カッターシャツの左腕を捲くりながら、静雄さんは箱の中を覗き込み、無造作にその中のひとつを手に取った。
「弓は……お前の借りるな」
「え、ああ、はい」
あたふたと弦を張った弓を手渡すと、静雄さんは素手のままそれを引いて「軽っ」と声を上げる。……そりゃあ、静雄さんが引いていた竹弓と比べたら、僕の弓どころかこの道場にあるどの弓だって軽いでしょうよ。という言葉は心の中で留めておく。
矢はさすがに僕のだと短すぎるので貸すことは出来ない。静雄さんは勝手知ったる様でずかずかと道場の端に向かうと矢立の中から一本の矢を取り会の姿勢で長さを確かめると「これ借りるぜ」と言い放った。……あれ、矢霧くんのだなあ……ごめん、ちゃんと綺麗に拭いて返すから。

静雄さんをよく見ることが出来る位置を陣取って正座をする。ぴん、と背筋を伸ばして見あげれば静雄さんは少し照れくさそうに笑った。

「……んな顔して見んなよ…」

言われてどんな顔だろうと思いながら自分の顔に手をやって首を傾げていると、今度は可笑しそうに笑われる。

しかしそんな穏やかな表情も的に向かうまでのこと。矢をつがえて構えを取った静雄さんの表情は真剣そのもので、そこに僕の入る余地などない。ぴんと張り詰めた空気は触れたら切れそうな程だった。

(ああ。でも―――)

これが僕が望んだもの。
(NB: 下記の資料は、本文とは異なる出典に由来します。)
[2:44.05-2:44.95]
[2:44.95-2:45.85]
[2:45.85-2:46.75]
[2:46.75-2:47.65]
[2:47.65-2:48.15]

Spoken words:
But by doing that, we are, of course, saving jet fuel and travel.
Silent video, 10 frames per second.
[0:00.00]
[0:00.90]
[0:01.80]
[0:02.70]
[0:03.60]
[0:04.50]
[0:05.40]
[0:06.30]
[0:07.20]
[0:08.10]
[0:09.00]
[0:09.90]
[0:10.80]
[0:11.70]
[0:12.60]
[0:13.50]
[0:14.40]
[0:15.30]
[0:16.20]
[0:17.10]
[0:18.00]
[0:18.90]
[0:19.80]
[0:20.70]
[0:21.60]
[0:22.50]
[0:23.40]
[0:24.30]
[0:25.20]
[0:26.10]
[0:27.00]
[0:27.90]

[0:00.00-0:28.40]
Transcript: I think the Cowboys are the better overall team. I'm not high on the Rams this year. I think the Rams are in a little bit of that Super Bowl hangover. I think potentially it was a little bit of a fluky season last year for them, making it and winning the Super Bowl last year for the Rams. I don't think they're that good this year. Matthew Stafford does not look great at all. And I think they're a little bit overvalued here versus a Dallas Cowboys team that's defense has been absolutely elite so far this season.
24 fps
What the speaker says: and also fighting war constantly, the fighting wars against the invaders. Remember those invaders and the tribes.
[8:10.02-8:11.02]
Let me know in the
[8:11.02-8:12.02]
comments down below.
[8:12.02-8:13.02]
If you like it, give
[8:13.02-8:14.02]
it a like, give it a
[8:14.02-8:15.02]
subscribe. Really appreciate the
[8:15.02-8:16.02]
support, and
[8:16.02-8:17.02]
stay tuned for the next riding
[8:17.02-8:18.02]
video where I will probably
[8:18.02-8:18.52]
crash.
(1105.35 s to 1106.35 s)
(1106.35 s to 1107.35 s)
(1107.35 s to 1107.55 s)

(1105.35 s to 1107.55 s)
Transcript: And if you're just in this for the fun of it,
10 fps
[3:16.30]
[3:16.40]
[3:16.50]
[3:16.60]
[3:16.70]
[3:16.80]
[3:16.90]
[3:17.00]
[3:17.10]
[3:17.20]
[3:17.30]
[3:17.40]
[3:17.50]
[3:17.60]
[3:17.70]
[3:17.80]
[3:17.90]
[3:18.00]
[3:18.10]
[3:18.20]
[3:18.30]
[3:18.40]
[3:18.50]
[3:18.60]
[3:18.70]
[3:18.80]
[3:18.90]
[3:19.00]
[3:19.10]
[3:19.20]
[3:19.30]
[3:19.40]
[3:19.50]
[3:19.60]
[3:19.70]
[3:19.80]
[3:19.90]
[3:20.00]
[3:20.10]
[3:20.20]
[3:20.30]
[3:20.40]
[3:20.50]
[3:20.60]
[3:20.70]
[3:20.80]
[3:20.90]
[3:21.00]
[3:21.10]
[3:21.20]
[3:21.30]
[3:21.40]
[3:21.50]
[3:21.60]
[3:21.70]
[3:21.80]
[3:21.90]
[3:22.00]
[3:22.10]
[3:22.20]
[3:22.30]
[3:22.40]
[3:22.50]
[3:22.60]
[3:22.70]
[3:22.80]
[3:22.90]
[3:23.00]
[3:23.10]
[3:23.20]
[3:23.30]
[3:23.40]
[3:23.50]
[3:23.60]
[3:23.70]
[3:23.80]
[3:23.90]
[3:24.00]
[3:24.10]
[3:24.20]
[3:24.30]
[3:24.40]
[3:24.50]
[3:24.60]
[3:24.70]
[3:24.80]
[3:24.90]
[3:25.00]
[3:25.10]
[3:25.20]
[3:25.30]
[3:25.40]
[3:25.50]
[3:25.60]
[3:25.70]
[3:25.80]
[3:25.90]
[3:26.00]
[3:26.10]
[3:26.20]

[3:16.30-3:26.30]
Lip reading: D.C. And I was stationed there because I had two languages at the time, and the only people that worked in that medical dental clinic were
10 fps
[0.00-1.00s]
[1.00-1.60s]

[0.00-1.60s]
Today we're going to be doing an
憧れて、焦がれて焦がれて……決して、届かないと思っていたもの。
カッターシャツの下で綺麗な筋肉がすうっと伸びていくのが見える。やっぱりかっこいいなあ、そう思いながら息をつく。
ずっとずっと見ていたい。時間が止まってしまえばいいのに。そんな愚かしいことを考えた僕の思考を打ち破るように、静雄さんに射抜かれた的がぱん、と乾いた音をたてた。